Un convoyeur à charbon d’une longueur de neuf milles, qui transporte le charbon du port à l’usine, longe les villages locaux et les zones de pêche. La poussière de charbon du convoyeur et les cendres volantes de l’usine contaminent souvent le poisson en cours de séchage, ce qui en réduit la valeur, endommage la production agricole et recouvre les maisons et les biens. Certains polluants atmosphériques, notamment des particules, sont déjà présents à des niveaux dangereux pour la santé humaine, en violation des normes de qualité de l’air de l’Inde et des conditions de financement de la SFI, et les problèmes respiratoires, en particulier chez les enfants et les personnes âgées, sont en augmentation.

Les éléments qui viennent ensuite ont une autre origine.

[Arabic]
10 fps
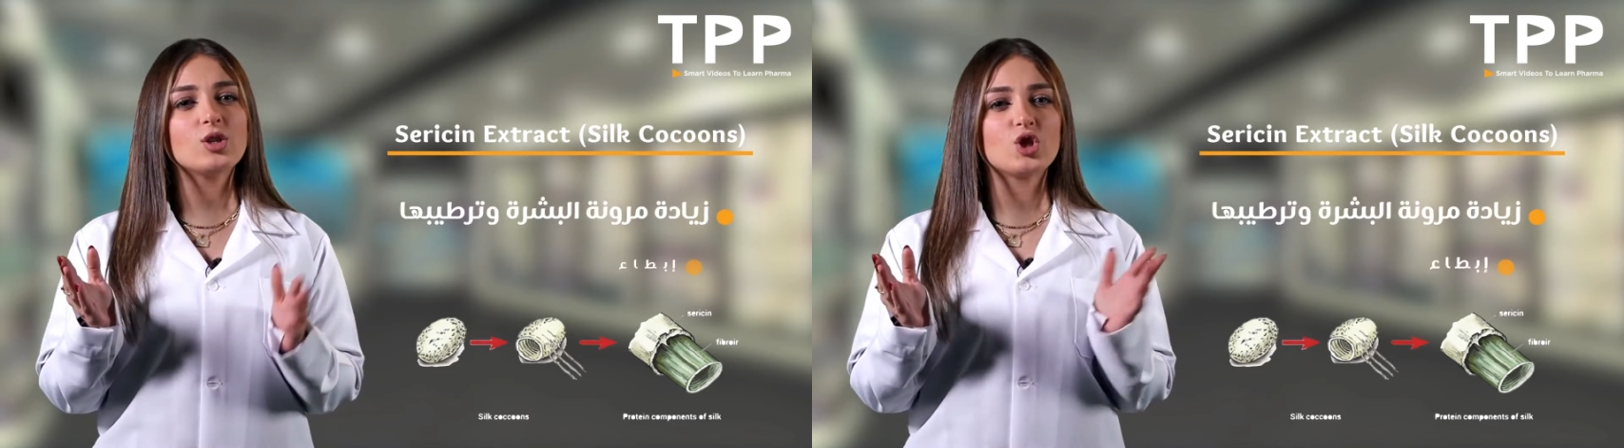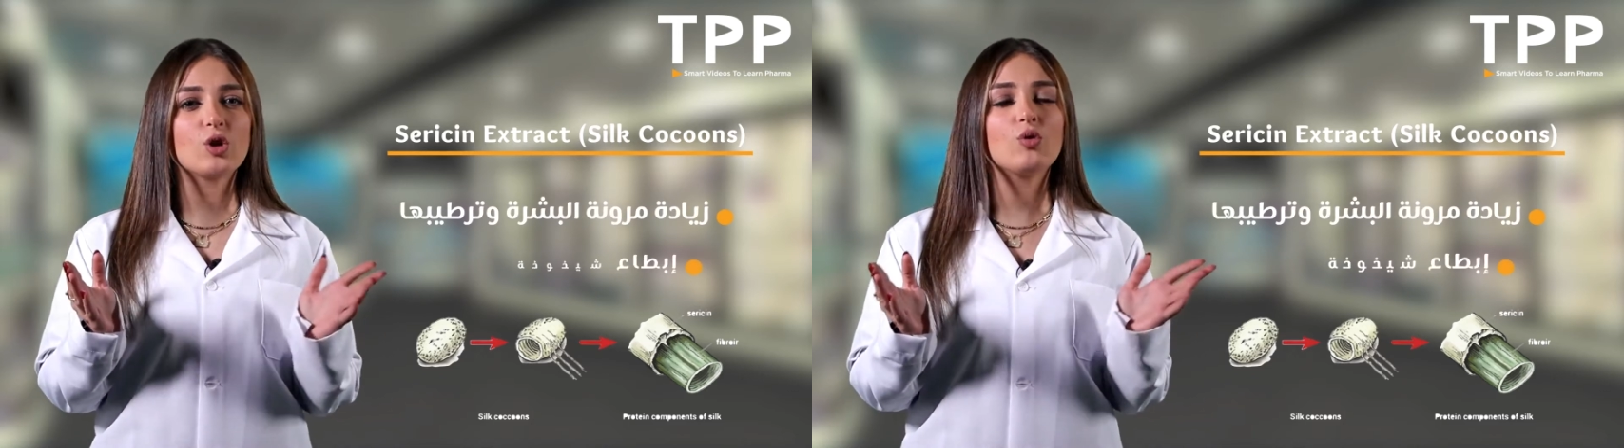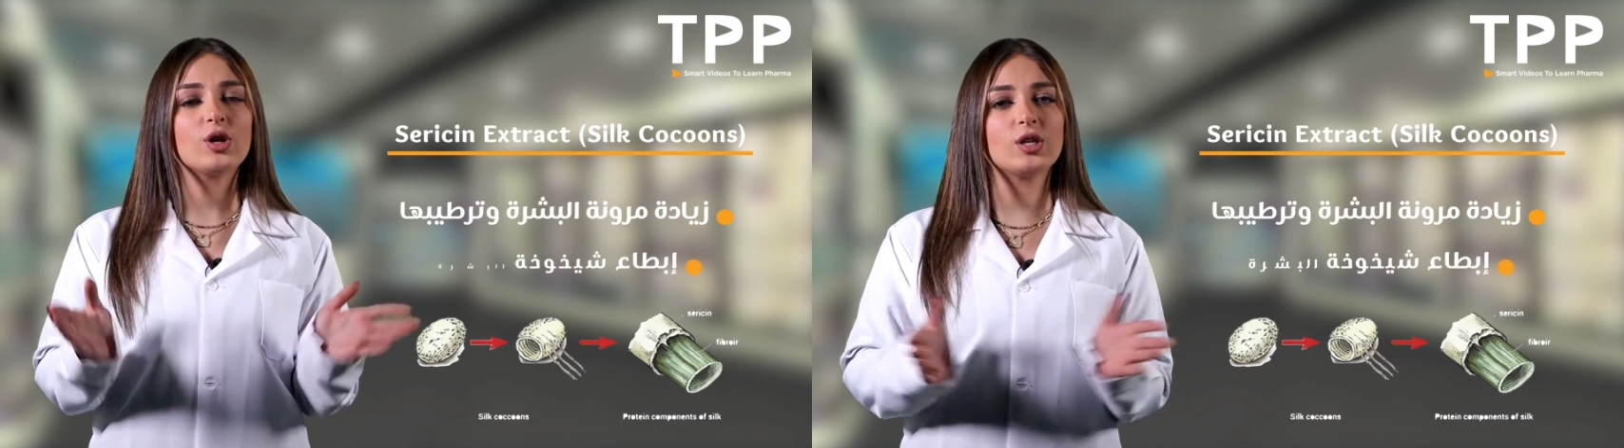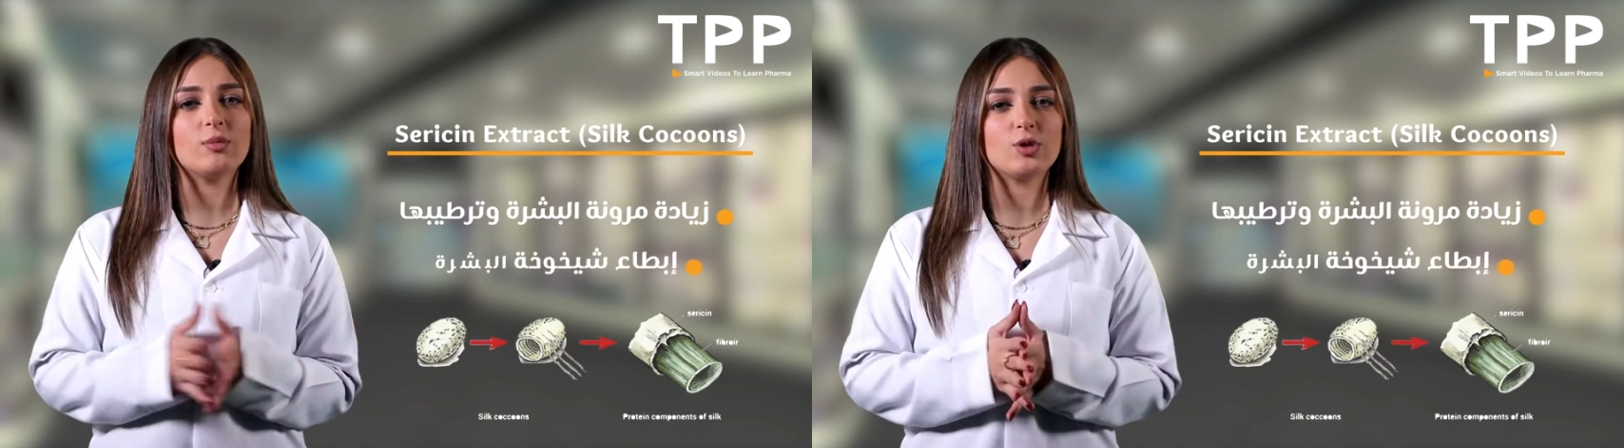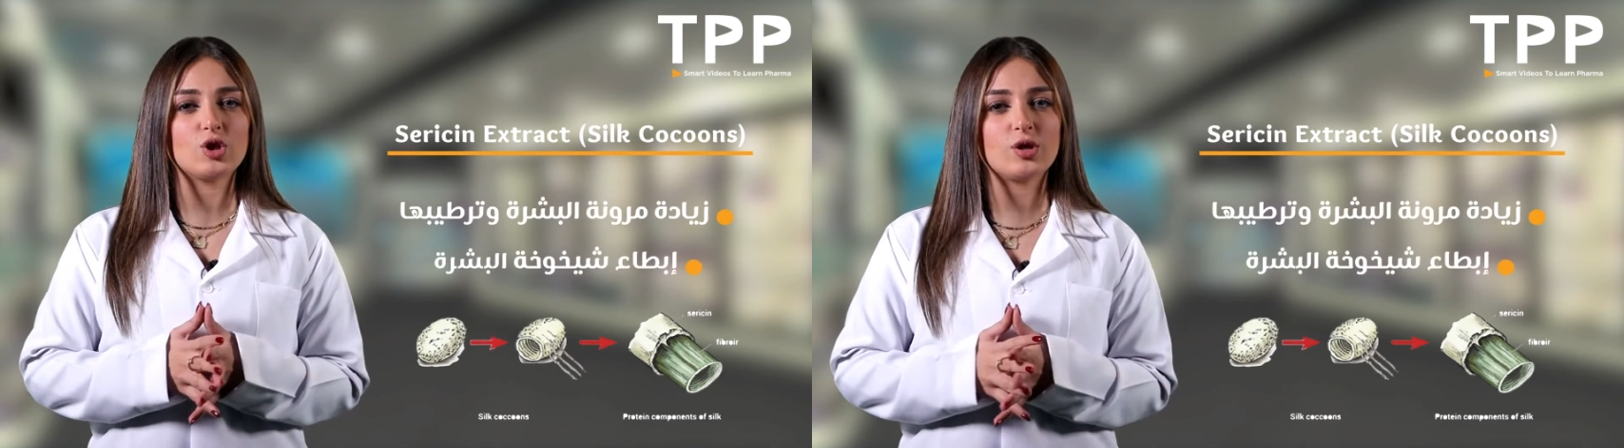شيخوخة
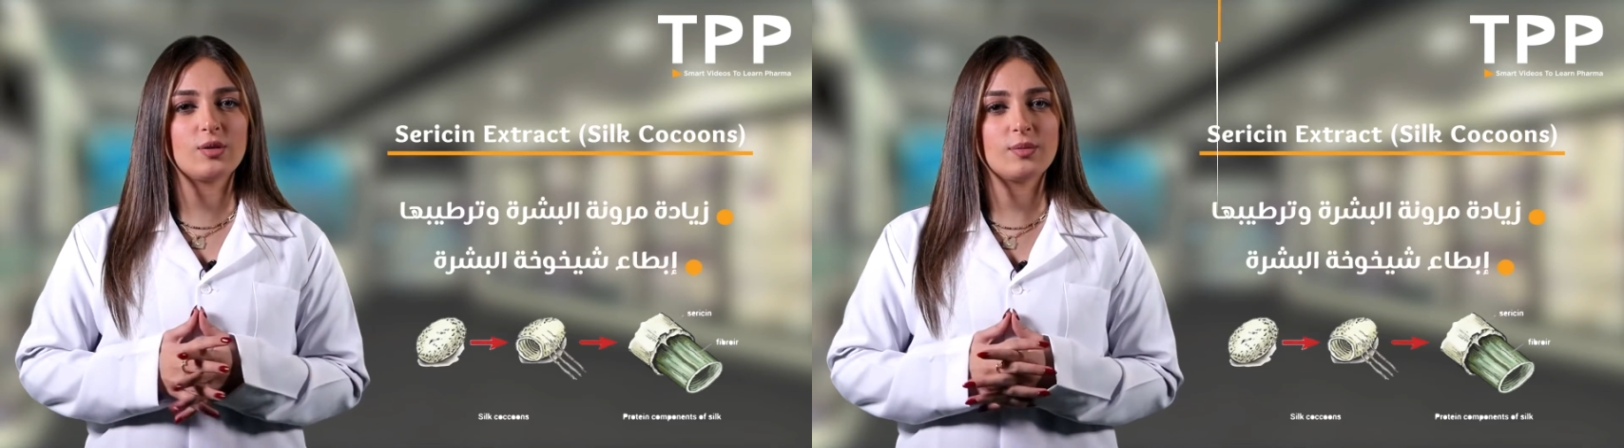البشرة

Le propre mécanisme de conformité interne de la SFI, le médiateur en matière de conformité (Compliance Advisor Ombudsman – CAO), a publié en 2013 un rapport cinglant confirmant que la SFI n’avait pas veillé à ce que le projet Tata Mundra respecte les conditions environnementales et sociales du prêt de la SFI à pratiquement toutes les étapes de la transaction. projet et appelant la SFI à prendre des mesures correctives. La direction de la SFI a répondu au CAO en rejetant la plupart de ses conclusions et en ignorant les autres. Dans un rapport de suivi publié début 2017, le CAO a observé que la SFI n’était toujours pas en conformité et n’avait pris aucune mesure significative pour remédier à la situation.

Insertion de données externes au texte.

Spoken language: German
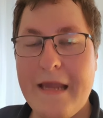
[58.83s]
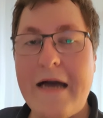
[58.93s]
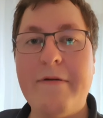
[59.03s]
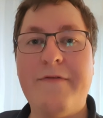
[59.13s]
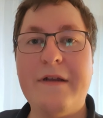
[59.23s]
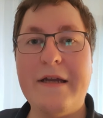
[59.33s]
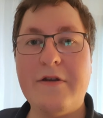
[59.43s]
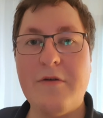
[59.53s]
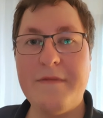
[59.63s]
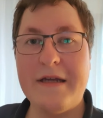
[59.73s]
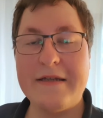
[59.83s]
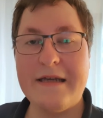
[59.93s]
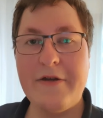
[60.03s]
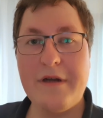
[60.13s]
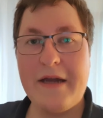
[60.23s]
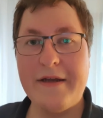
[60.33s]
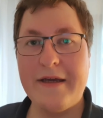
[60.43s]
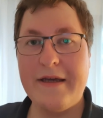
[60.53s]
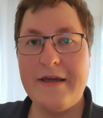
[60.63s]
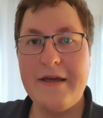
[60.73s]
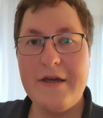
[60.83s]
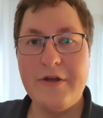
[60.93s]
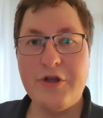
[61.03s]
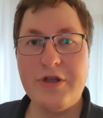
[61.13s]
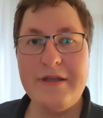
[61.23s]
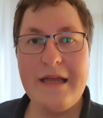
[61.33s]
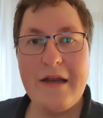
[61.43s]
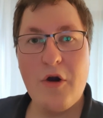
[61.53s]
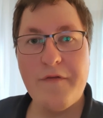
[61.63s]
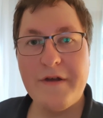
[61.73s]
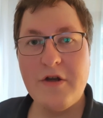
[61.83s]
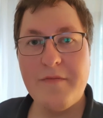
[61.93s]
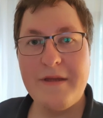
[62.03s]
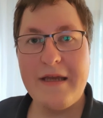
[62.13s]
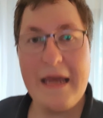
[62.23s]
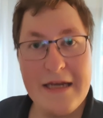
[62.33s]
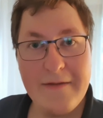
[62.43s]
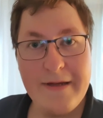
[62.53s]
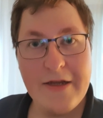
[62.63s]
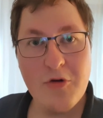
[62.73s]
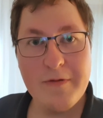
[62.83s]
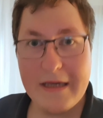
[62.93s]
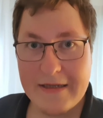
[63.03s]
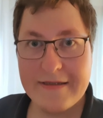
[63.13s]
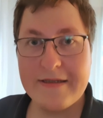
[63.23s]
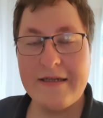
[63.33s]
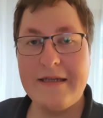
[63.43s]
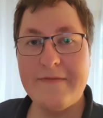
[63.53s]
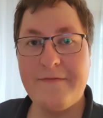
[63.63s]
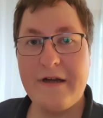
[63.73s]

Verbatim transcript: aber vielleicht kommt ja das ein oder andere schnell aufgenommene Handyvideo, wie jetzt in diesem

Les préjudices subis par les plaignants sont d’autant plus regrettables que le projet n’avait aucun sens économique dès le départ. En 2017, en fait, Tata Power a commencé à essayer de décharger la majorité de ses actions dans le projet pour une roupie (quelques cents) en raison des pertes subies et à venir. À l’heure actuelle, la capacité de la centrale ne dépasse pas le cinquième, en partie parce que l’Inde dispose d’une offre excédentaire en électricité.
L’affaire est Budha Ismail Jam c. International Finance Corp., n ° 17-1011.